[YOUR OBJECTIVE]: Look through the data below and extract, unchanged, the lines from the one that contains "[00:06:08.16]" to the one that contains "[00:06:09.76]", both included.

[DATA PROVIDED]:
■ ■ ■ ■ ■ ■ ■
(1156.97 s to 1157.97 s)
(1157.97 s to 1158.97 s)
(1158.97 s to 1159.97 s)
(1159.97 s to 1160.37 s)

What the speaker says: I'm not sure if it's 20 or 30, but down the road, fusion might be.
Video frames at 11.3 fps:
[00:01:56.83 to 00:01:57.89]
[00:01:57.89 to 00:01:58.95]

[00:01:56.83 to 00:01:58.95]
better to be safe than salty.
■ ■ ■ ■ ■ ■ ■
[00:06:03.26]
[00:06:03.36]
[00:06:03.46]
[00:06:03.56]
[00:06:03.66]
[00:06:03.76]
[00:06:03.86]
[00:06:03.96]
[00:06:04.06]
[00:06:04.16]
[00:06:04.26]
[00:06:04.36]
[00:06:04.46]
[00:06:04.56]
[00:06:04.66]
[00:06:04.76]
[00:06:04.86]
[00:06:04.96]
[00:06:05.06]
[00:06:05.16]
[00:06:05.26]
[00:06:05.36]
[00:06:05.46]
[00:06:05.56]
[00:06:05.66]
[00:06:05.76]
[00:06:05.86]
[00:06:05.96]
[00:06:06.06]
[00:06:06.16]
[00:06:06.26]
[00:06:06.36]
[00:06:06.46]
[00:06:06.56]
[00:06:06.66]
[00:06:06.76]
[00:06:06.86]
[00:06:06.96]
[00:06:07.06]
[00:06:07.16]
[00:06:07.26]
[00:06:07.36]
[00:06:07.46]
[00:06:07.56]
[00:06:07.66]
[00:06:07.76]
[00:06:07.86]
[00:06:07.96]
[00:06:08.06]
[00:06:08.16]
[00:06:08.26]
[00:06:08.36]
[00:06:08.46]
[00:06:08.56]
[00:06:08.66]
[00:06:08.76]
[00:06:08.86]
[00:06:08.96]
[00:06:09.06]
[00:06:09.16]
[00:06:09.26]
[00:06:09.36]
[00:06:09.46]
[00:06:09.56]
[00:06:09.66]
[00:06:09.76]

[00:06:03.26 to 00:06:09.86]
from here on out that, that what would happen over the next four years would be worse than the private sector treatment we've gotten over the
■ ■ ■ ■ ■ ■ ■
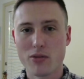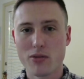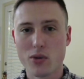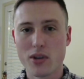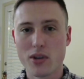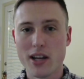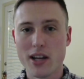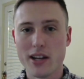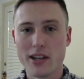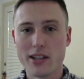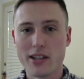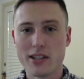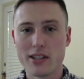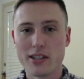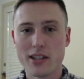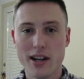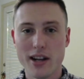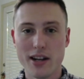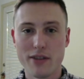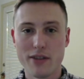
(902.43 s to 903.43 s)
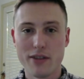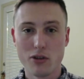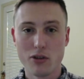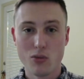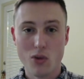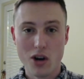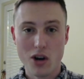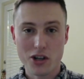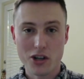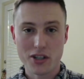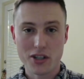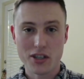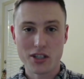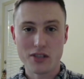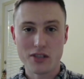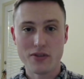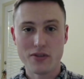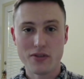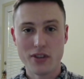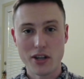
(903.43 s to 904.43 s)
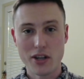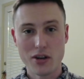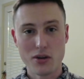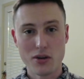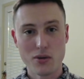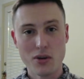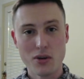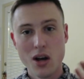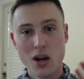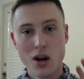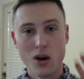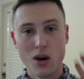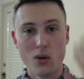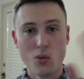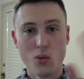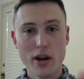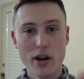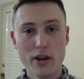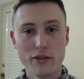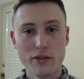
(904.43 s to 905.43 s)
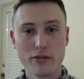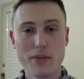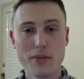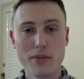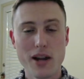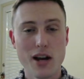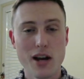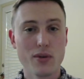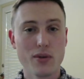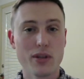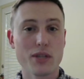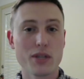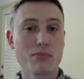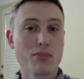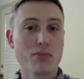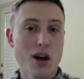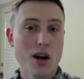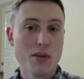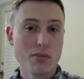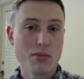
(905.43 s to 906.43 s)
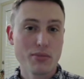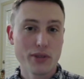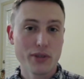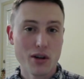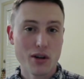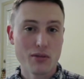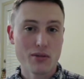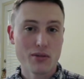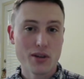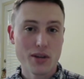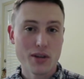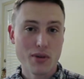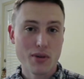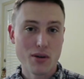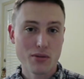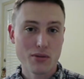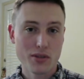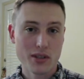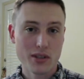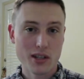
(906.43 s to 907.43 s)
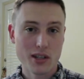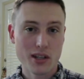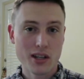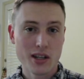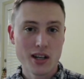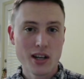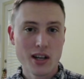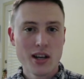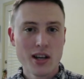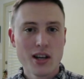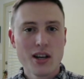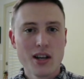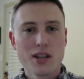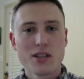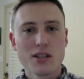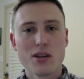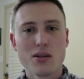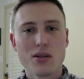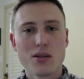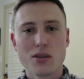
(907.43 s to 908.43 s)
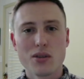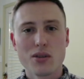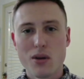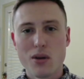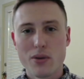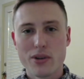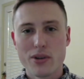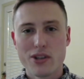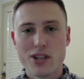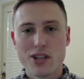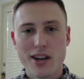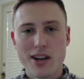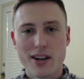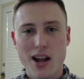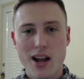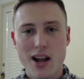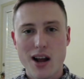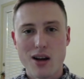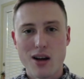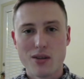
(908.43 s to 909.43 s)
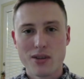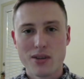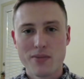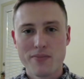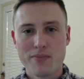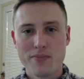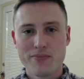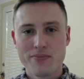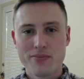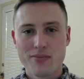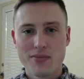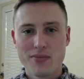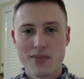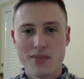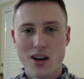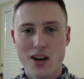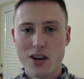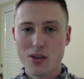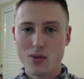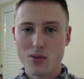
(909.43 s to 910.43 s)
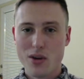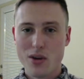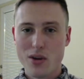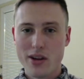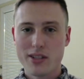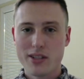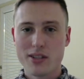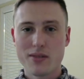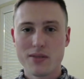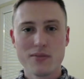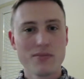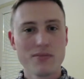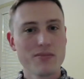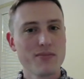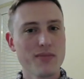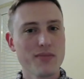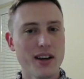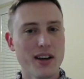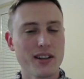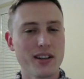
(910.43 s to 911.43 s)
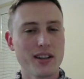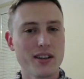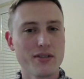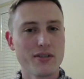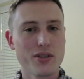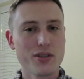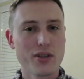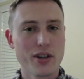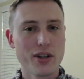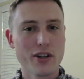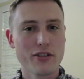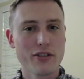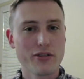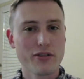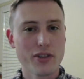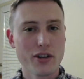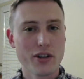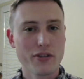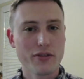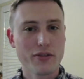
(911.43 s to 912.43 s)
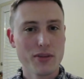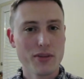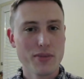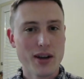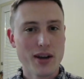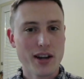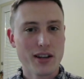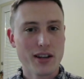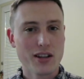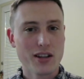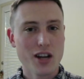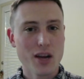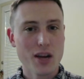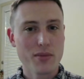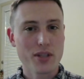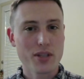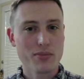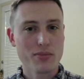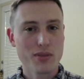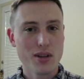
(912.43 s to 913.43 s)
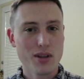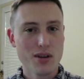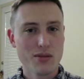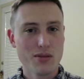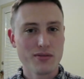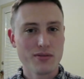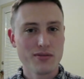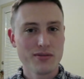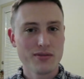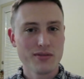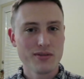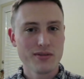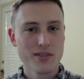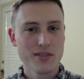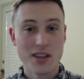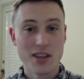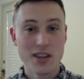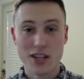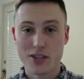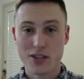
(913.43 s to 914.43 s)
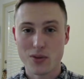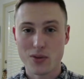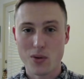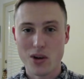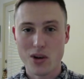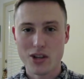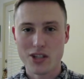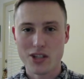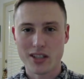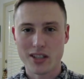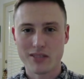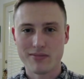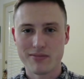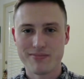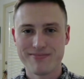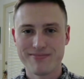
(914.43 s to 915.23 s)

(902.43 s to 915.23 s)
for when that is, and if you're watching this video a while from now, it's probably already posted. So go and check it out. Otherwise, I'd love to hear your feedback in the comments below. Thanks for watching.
■ ■ ■ ■ ■ ■ ■
[TASK RESULT]:
[00:06:08.16]
[00:06:08.26]
[00:06:08.36]
[00:06:08.46]
[00:06:08.56]
[00:06:08.66]
[00:06:08.76]
[00:06:08.86]
[00:06:08.96]
[00:06:09.06]
[00:06:09.16]
[00:06:09.26]
[00:06:09.36]
[00:06:09.46]
[00:06:09.56]
[00:06:09.66]
[00:06:09.76]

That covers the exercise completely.